### Work required
Please transcribe exactly the lines from the line holding "[00:04:18.81 to 00:04:19.81]" through the end of the data below, and skip any pictures.

### Extracted material

= Beginning of Section =

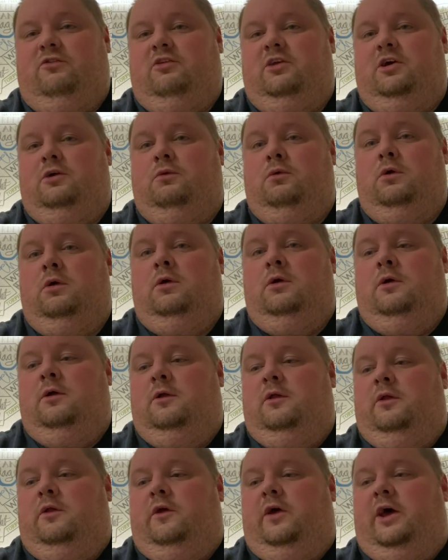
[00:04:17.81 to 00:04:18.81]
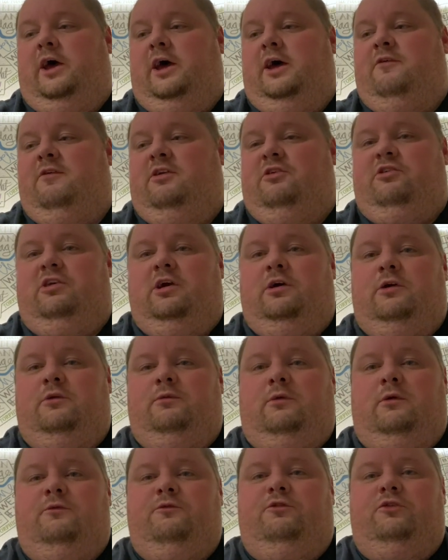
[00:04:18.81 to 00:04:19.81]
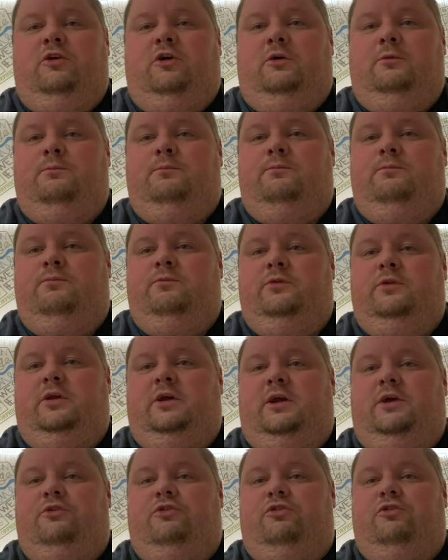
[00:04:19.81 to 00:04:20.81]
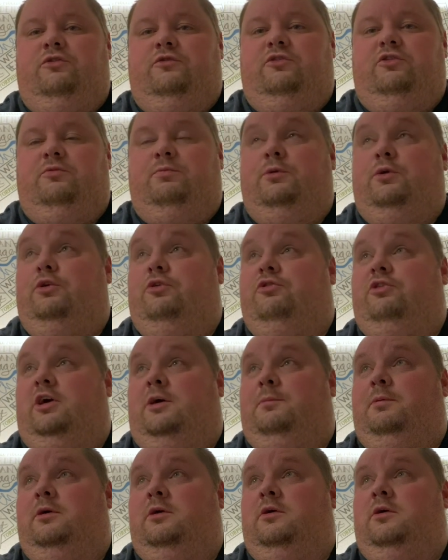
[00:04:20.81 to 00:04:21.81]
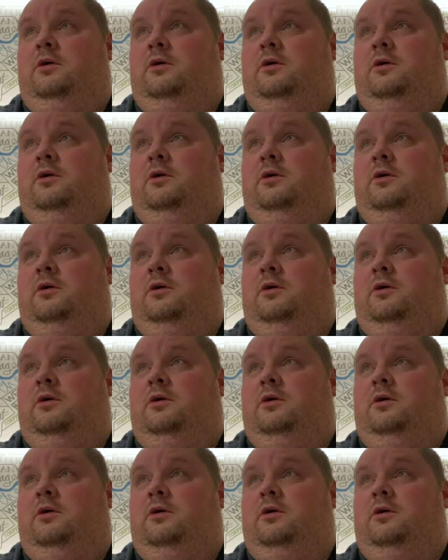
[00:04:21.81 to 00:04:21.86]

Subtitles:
So eventually got one from just another small job.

= End of Section =

### Result of this task
[00:04:18.81 to 00:04:19.81]
[00:04:19.81 to 00:04:20.81]
[00:04:20.81 to 00:04:21.81]
[00:04:21.81 to 00:04:21.86]

Subtitles:
So eventually got one from just another small job.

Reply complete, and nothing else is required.